In Model B, the member has a rigid end plate on both sides, which is linearly supported. Rigid means that the plate deformations are not taken into account. The support is modeled as a pure surface support.
In Model C, the member has a rigid end plate on both sides, which is nonlinearly supported. Only compressive stresses are absorbed in the surface support. Shear and tensile forces are absorbed by nonlinearly defined nodal supports.
In Model D, the member has a finite thick end plate (t = 100 mm) on both sides, which is nonlinearly supported. Only compressive stresses are absorbed in the surface support. Shear and tensile forces are absorbed by nonlinearly defined nodal supports.
In Model E, the member has a finite thick end plate (t = 40 mm) on both sides, which is nonlinearly supported. Only compressive stresses are absorbed in the surface support. Shear and tensile forces are absorbed by nonlinearly defined nodal supports.

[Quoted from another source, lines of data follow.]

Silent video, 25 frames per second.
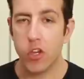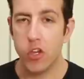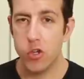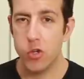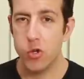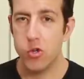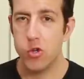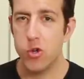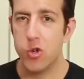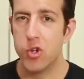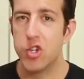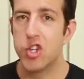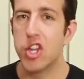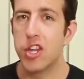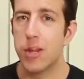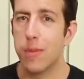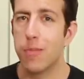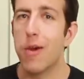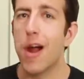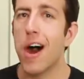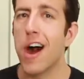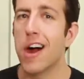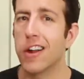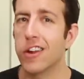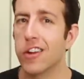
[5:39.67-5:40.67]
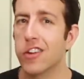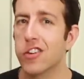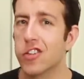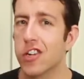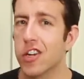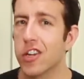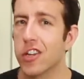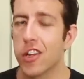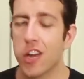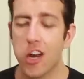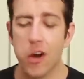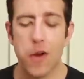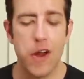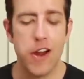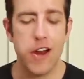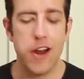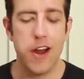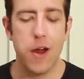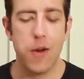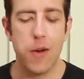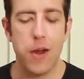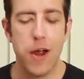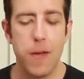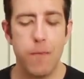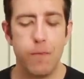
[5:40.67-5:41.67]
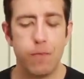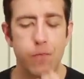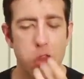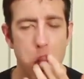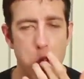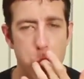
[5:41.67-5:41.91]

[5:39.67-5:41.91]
You do see the broccoli sitting there right now, right?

Note for modeling “dowels”: In our example, Model C, Model D, and Model E include a nonlinear translational spring in order to transfer the tensile forces.
Evaluation and Comparison of Results
The simple member model (Model A) with rigid restraint shows, as expected, the largest restraining moments and thus the lowest moment in the span. Regarding the design of the end plate and the fastener, this is the most conservative result. However, the moment in the span is undervalued.

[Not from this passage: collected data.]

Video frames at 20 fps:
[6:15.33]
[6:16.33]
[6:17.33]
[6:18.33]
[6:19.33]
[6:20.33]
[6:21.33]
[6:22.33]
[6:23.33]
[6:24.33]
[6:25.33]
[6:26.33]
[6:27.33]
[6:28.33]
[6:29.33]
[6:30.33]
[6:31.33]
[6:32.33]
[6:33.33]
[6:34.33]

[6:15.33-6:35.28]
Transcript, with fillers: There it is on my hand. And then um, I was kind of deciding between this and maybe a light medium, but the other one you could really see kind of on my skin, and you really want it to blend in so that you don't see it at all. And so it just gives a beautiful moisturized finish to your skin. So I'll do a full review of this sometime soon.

Model B shows almost the same results as Model A. The rigid surface with the linear support does not allow for any other results. Such modeling is not reasonable in practice.
In Model C, the nonlinearity shows a clear increase of the moment in the span by 27%, compared to the simple member model. The restraining moment decreases accordingly.
The more realistic the support conditions are, the more the moment in the span increases. Thus, the moment in the span is about 34% higher in Model D than in the simple member model.
The influence of the support conditions is most significant when using the real thickness of the steel plate. In this case, the moment in the space is increased by 56%, as you can see in Model E.
The deformations are also important boundary conditions. The figures clearly show what influence the respective modeling has on the girder deformation. In Model A and Model B, the restraint location remains completely undeformed. Here, the span deformations are small. In contrast, significant plate deformations occur in Model E with the real steel plate thickness of 40 mm due to the high load. In this case, the influence of the real plate stiffness on the girder deformation is particularly clear.
It should be noted that material nonlinearity (plasticity) is not considered in this simplified example. Of course, larger deformations can occur after reaching the yield strength in the end plates.
Depending on tasks and objectives, it may be reasonable to model the support conditions close to reality using the Finite Element Method. This can be done quickly and efficiently in RFEM, which provides various useful tools and allows for intuitive input. Thus, you can evaluate the structural behavior of the components under the influence of supports in a better way.
Furthermore, this detailed connection design allows for an accurate assessment of the load application to other structural components. Therefore, an engineer can deliver efficient and feasible solutions while still meeting a high safety standard.
The FEM modeling of support conditions can also be useful when recalculating the existing components or fasteners, because of their conversion, for example. The more you move within limits, the more reasonable the effort of the realistic modeling.